No.439 (Web版89号)1
シマ・リン。孤独なアストロノートの魂の軌跡 新村佳三
2018年の冬アニメ、話題作、問題作が目白押しだ。
だが、その中で最も注目を集めているのが、シマ・リン、という名の高校生の物語だ。
舞台は現代の山梨県の本栖湖あたり。シマ・リンは、そこの高校に通っている。
春夏秋は、普通の高校生として生活しているが、冬になると、一人で孤独なキャンプ生活を送る。

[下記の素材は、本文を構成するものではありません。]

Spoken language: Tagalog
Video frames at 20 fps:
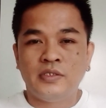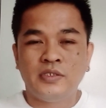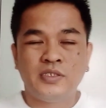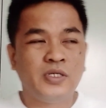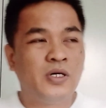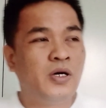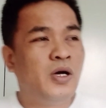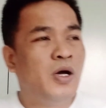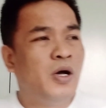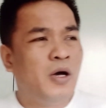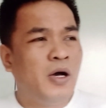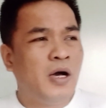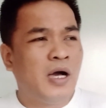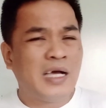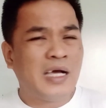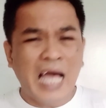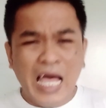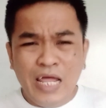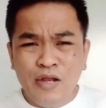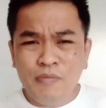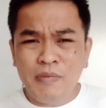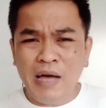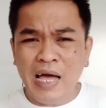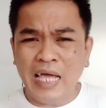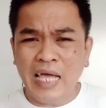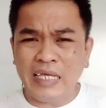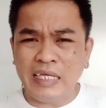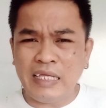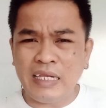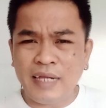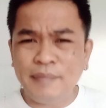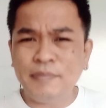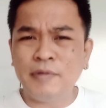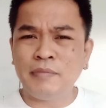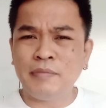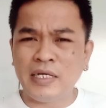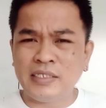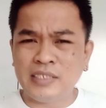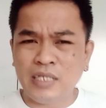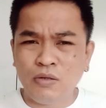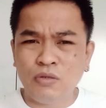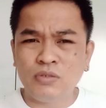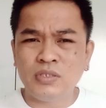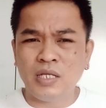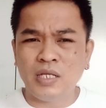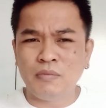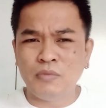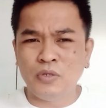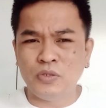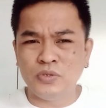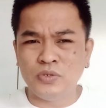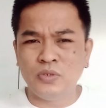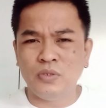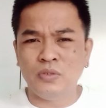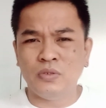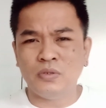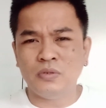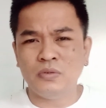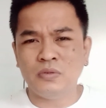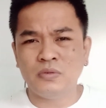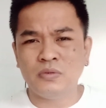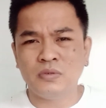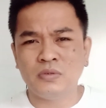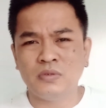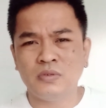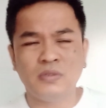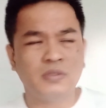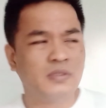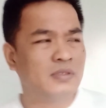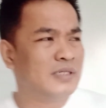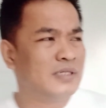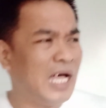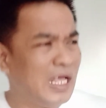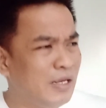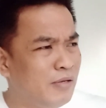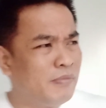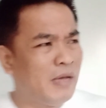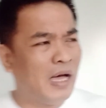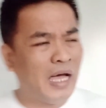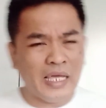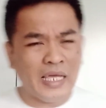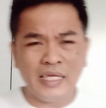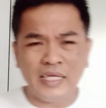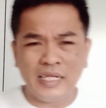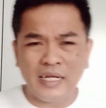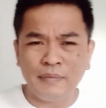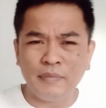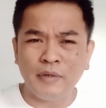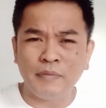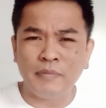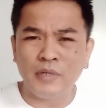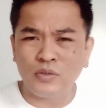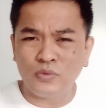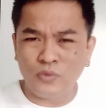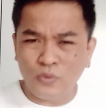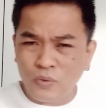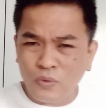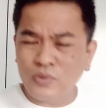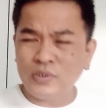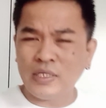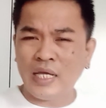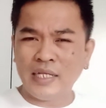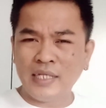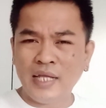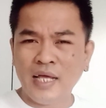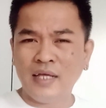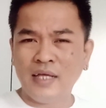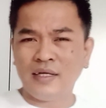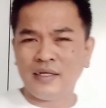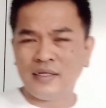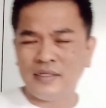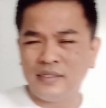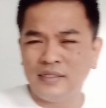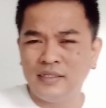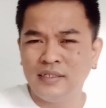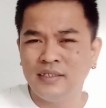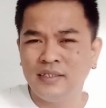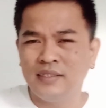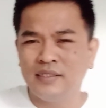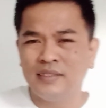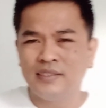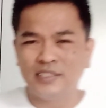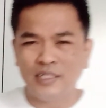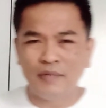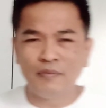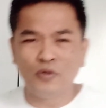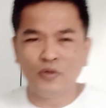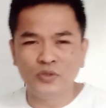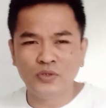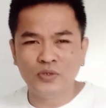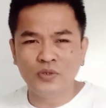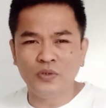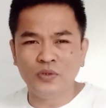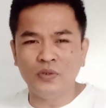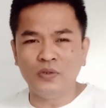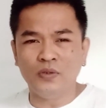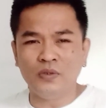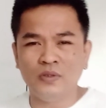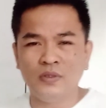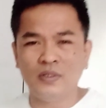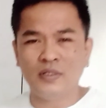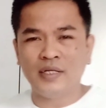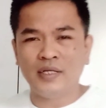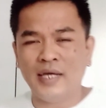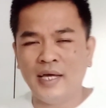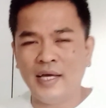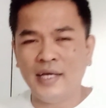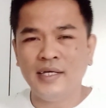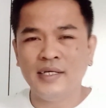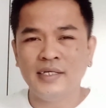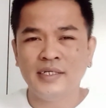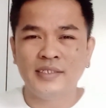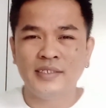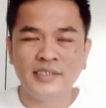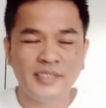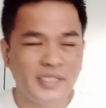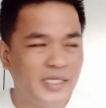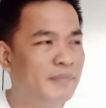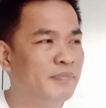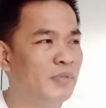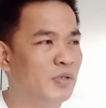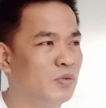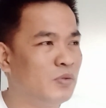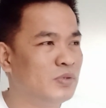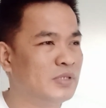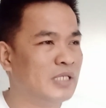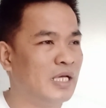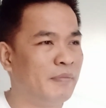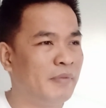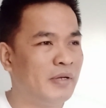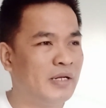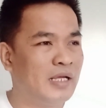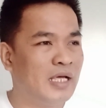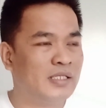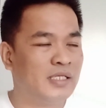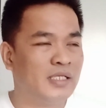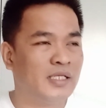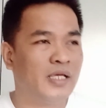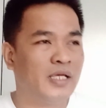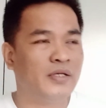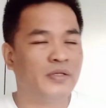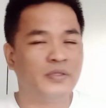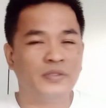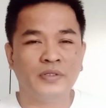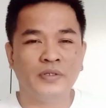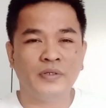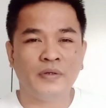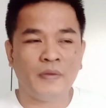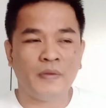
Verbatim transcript: So, gaano ba kahirap ang magsagot ng module? No? Gaano makahirap ang magturo sa anak sa module. Ha? Yan ang pag-uusapan natin ngayon.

作品では、シマ・リンの野外での生活の様子が、淡々と描かれている。
はじめのうちは、別にとんでもない事件が起きるわけではない。静かな生活描写が続く。
冬のある日、近くのキャンプ場に自転車で出かける。管理事務所で手続きを行う。
キャンプ場のテントを張る場所を決める。冬なので、他のキャンパーはあまりいない。
「他のキャンパーが少ない」
これがシマ・リンが冬にキャンプをする理由らしい。
テントを張り、椅子を設置し、読書をする。
寒くなってくると、火を起こし、日が落ちてくると、コンロを用意して、食事をする。
これがなぜか面白い。
理由は、シマ・リンの様子である。
ほとんど表情の変化はない。だが、楽しそうなのは伝わってくる。
キャンプ場の周辺部の散策、焚き火用の枯れ木の採集の様子が、
シマ・リンのモノローグと共に描かれる。
探検者の好奇心の充実が感じられる。
まるでアストロノートのように。
シマ・リンにとっては、自転車が宇宙船であり、キャンプ場が辺境の惑星、
そしてテントが着陸船なのだ。
冬のキャンプなので、防寒のために重装備になるのも、雰囲気を出している。
積荷が満載された自転車で、すれ違う車もほとんどない寂しい山道を一人走っていく様子など、
アストロノートの孤独な宇宙飛行を思わせる。
シーズンオフのうら寂しいキャンプ場に佇み、白い息を吐くシマ・リン。
折りたたみ椅子に座って、毛布に包まれたまま暖かい飲み物を飲み、本のページをめくる。
本の内容は、地球の不可思議、怪異、もしくは宇宙の神秘、などだ。
孤独なアストロノートが、遠い故郷に想いを馳せるかのよう。
夜になれば、頭上は満天の星。
帰路の無事を願い、眠りにつく。
だが、突然、静穏は破られる。
エイリアンが現れ、喧騒と狂乱の只中に…
後は、どうか作品をご覧ください。
ナレーションは、新スタートレックのライカー副長役の大塚明夫氏です。